● **PROBLEM TO SOLVE**: Set down each line of the material that follows, exactly, with no pictures.

===

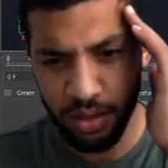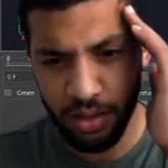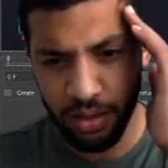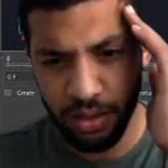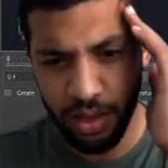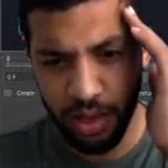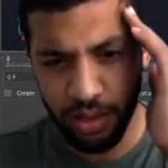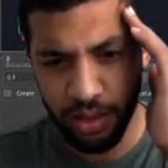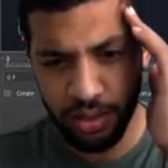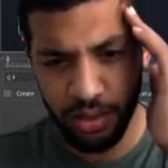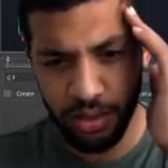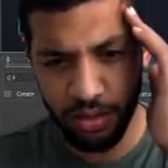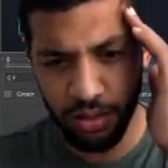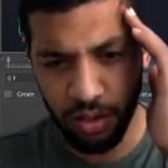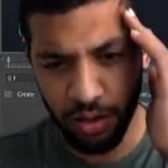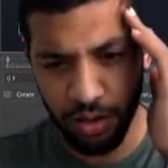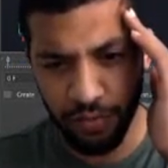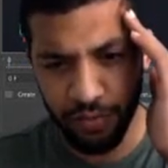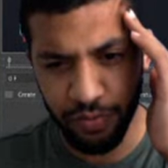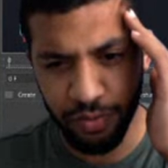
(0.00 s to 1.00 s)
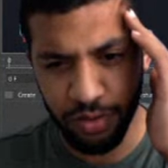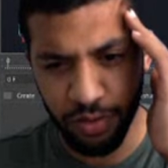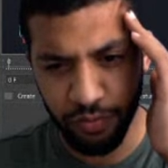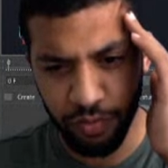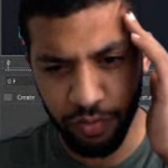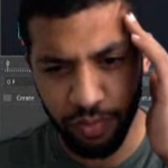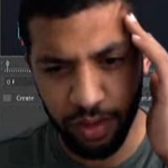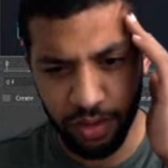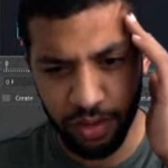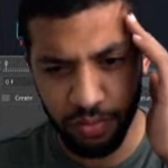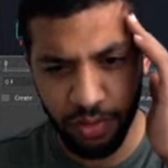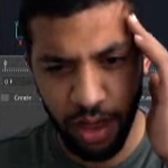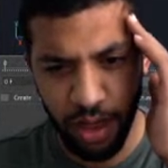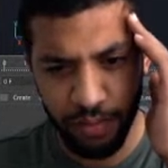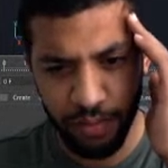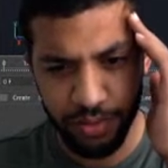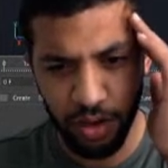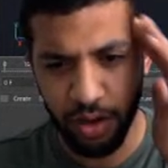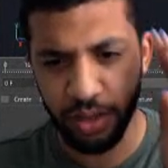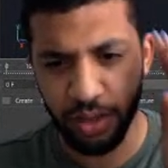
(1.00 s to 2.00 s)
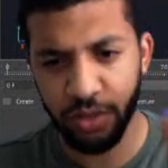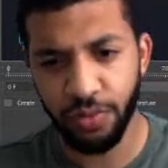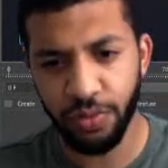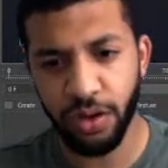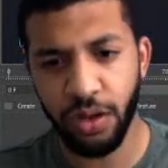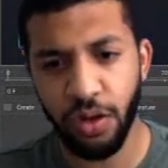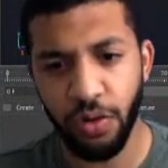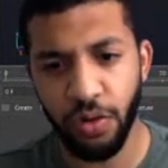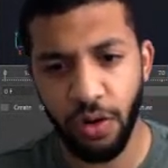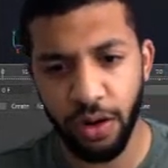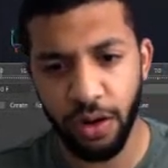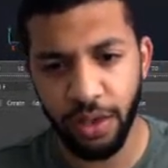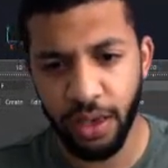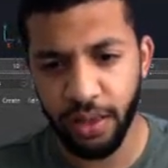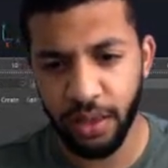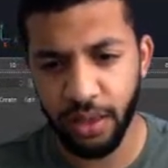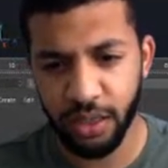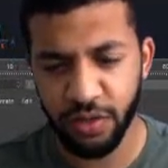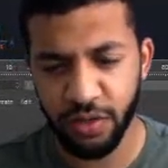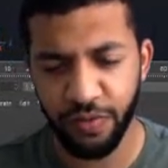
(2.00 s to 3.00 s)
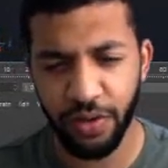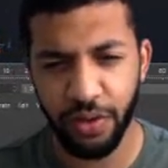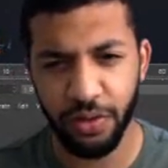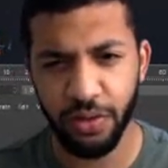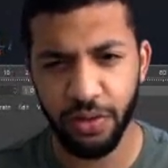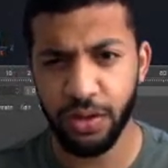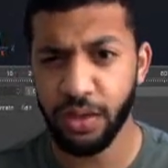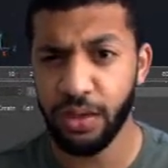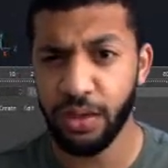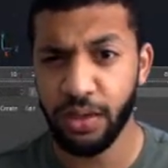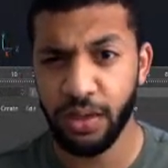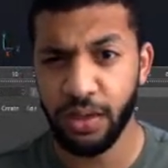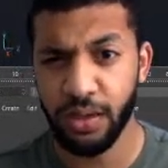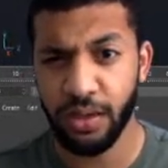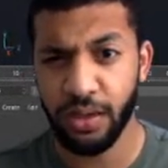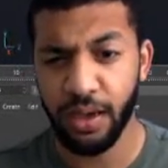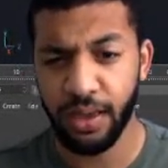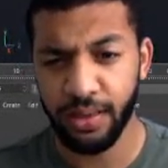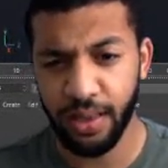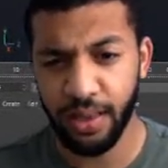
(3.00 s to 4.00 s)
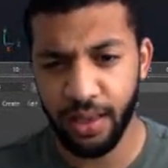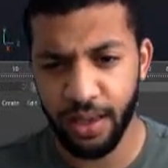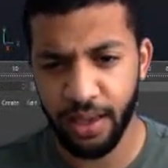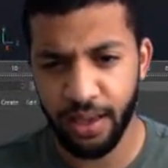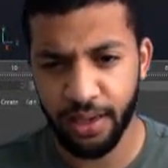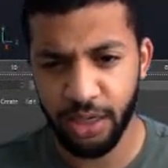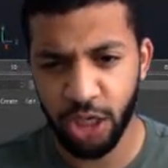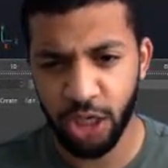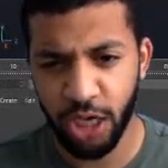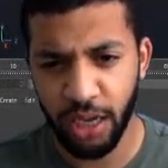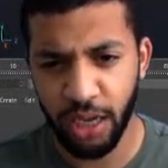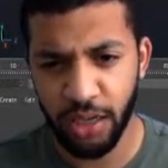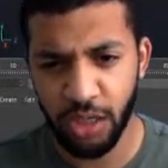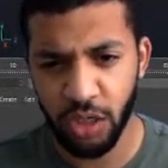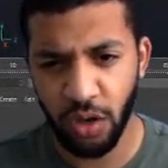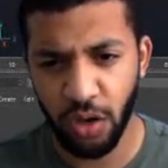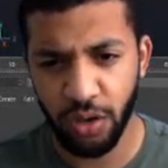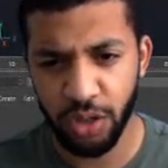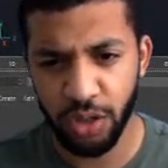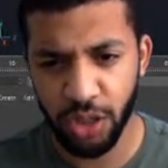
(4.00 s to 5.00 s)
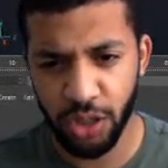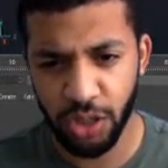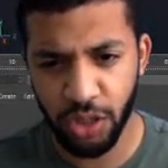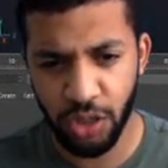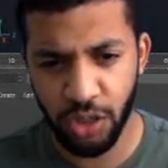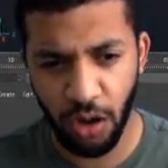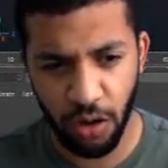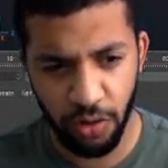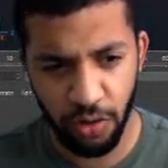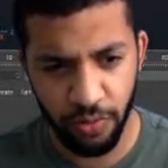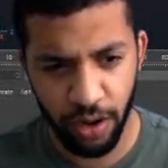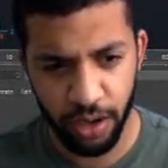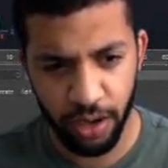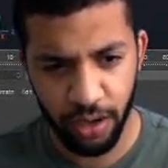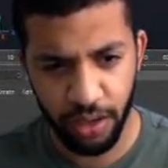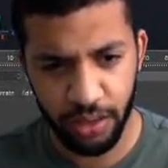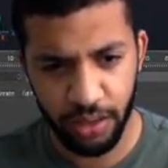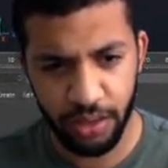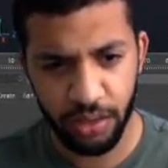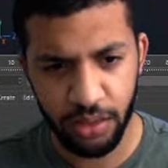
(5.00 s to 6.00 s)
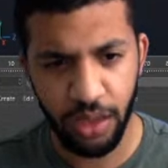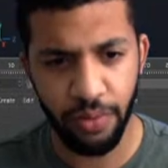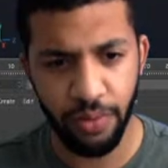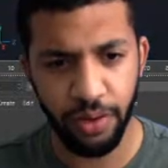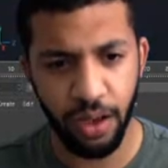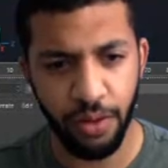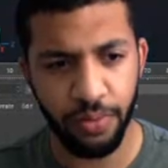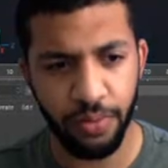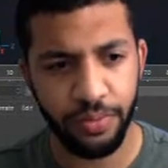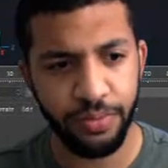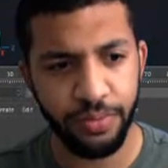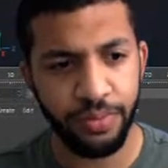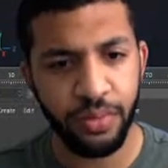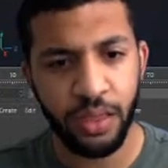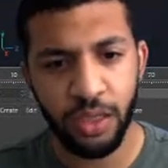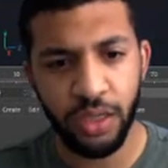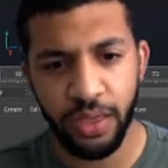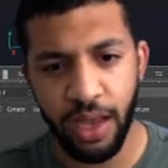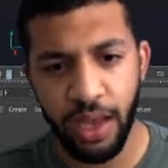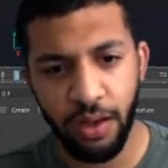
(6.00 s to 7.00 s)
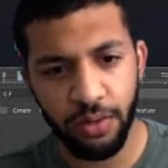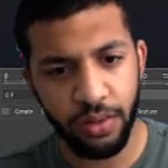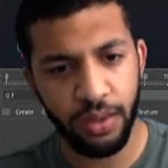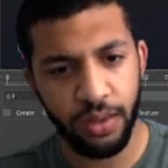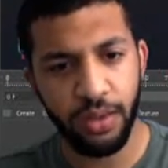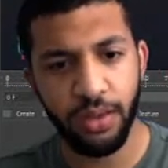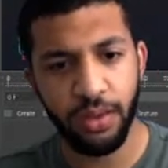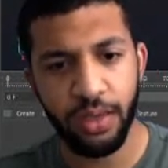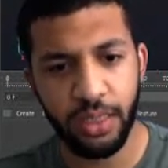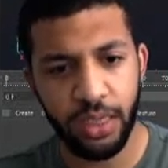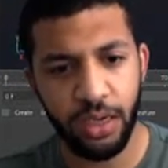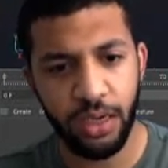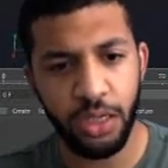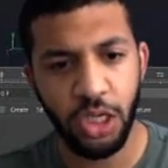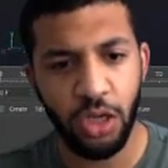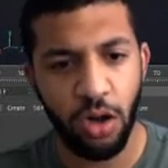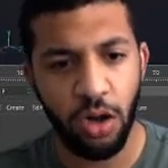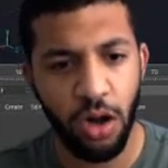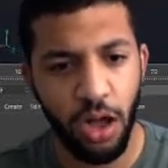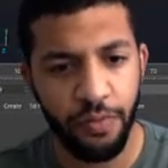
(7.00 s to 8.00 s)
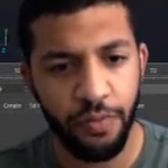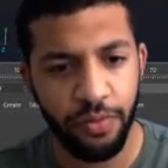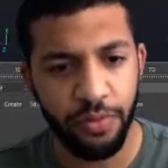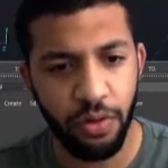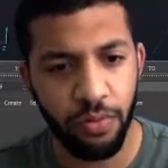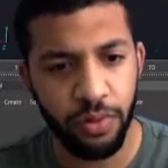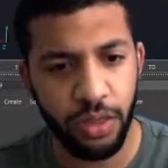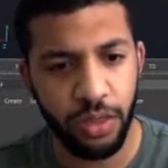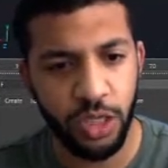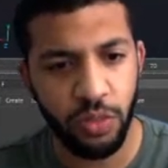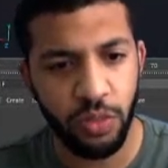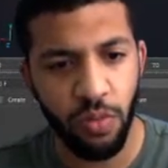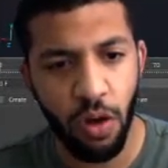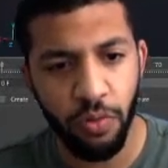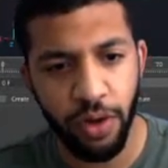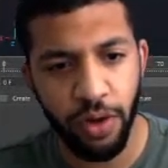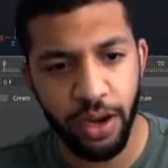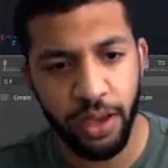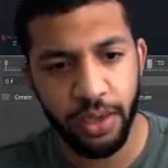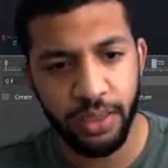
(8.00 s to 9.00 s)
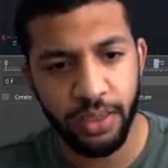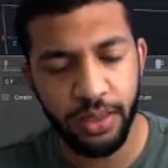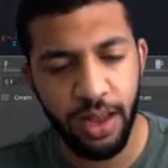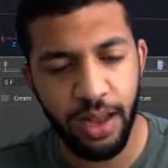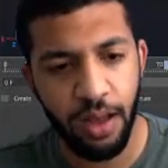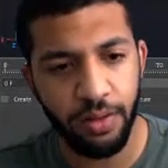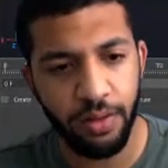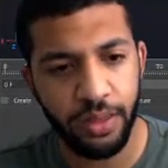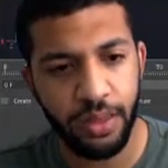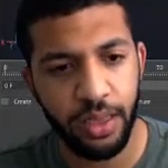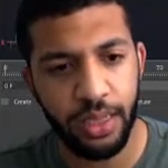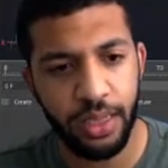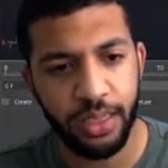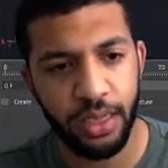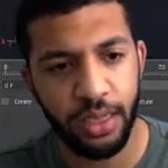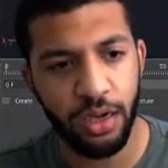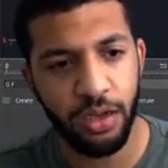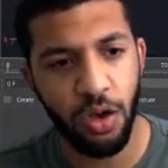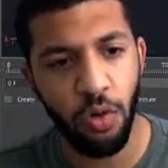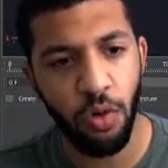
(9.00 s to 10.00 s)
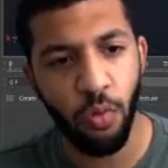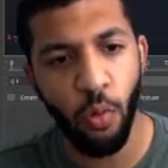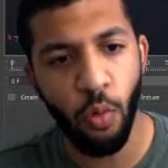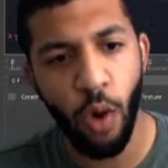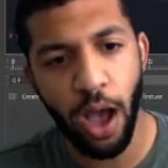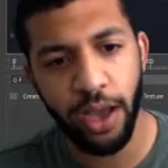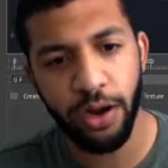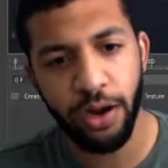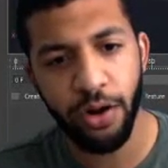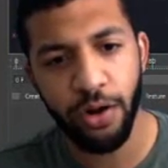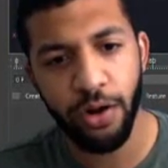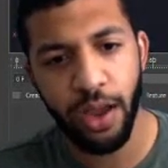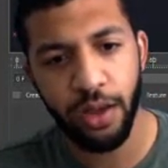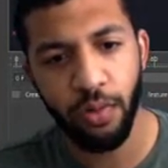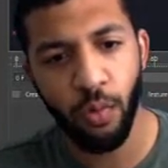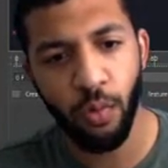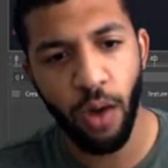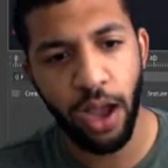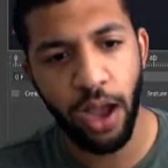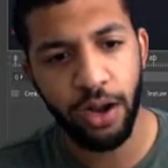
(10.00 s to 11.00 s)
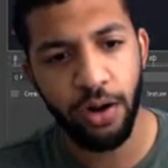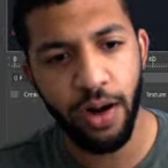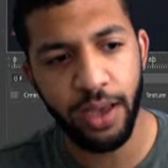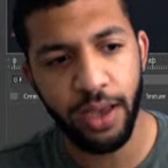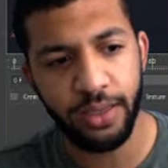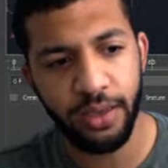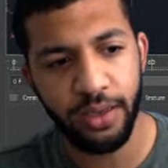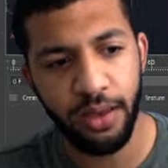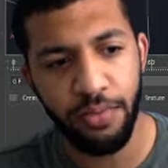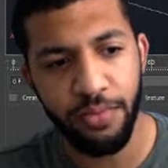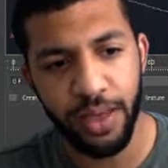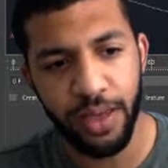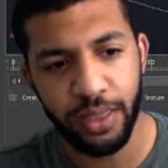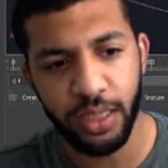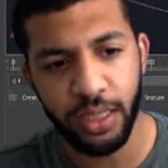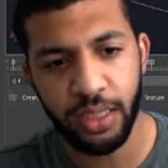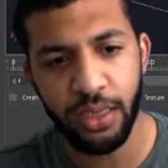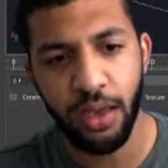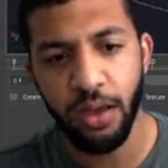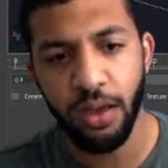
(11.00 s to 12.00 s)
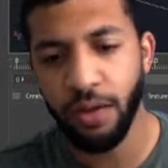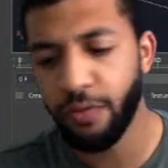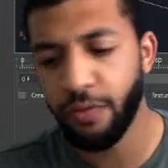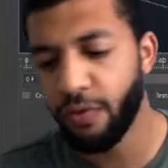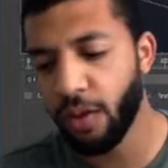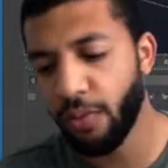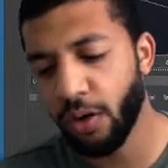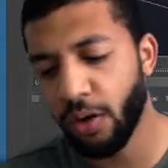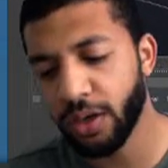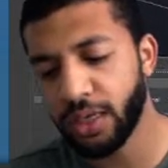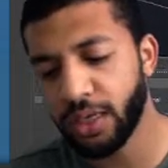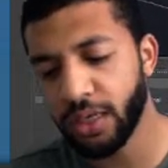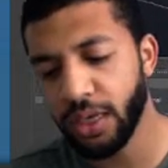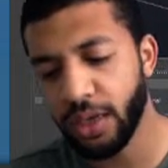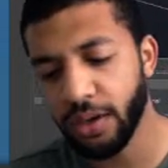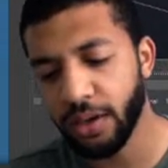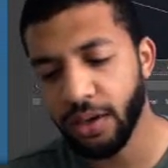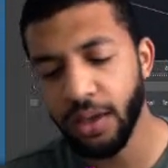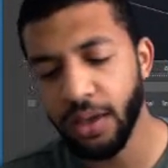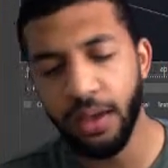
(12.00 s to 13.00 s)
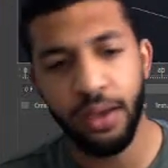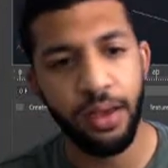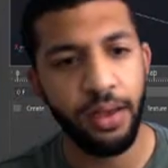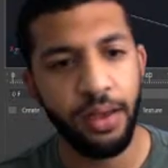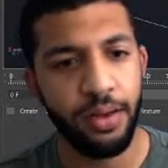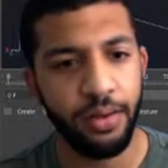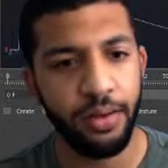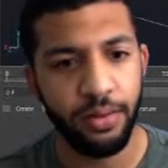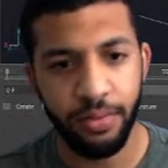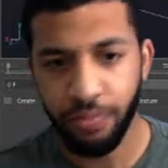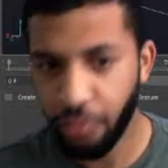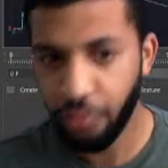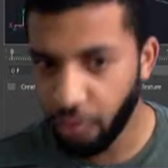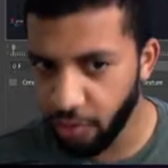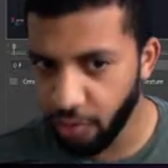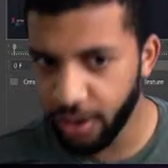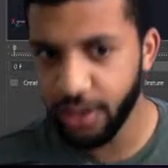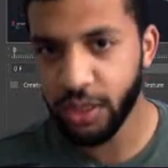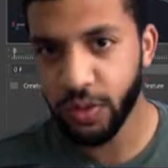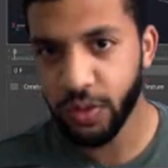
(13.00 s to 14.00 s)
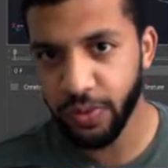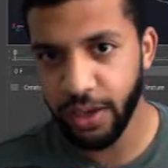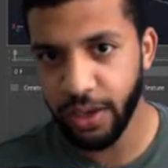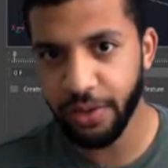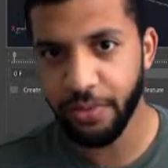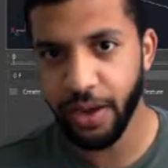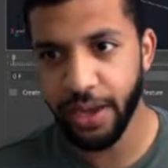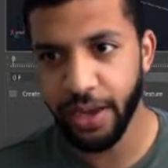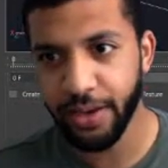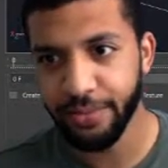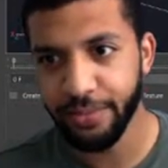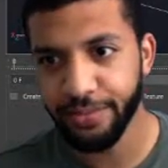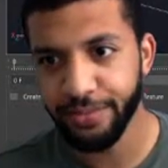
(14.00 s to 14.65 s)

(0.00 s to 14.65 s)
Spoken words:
It's a little confusing for me sometimes. All right, so we're going to go to our helix field and then change our start radius. There we go. So now it's going to start off on a really small radius, and now it's going to go wider and wider as it emits from our scene. Pretty sweet, right?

===

● **YOUR RESPONSE**:
(0.00 s to 1.00 s)
(1.00 s to 2.00 s)
(2.00 s to 3.00 s)
(3.00 s to 4.00 s)
(4.00 s to 5.00 s)
(5.00 s to 6.00 s)
(6.00 s to 7.00 s)
(7.00 s to 8.00 s)
(8.00 s to 9.00 s)
(9.00 s to 10.00 s)
(10.00 s to 11.00 s)
(11.00 s to 12.00 s)
(12.00 s to 13.00 s)
(13.00 s to 14.00 s)
(14.00 s to 14.65 s)

(0.00 s to 14.65 s)
Spoken words:
It's a little confusing for me sometimes. All right, so we're going to go to our helix field and then change our start radius. There we go. So now it's going to start off on a really small radius, and now it's going to go wider and wider as it emits from our scene. Pretty sweet, right?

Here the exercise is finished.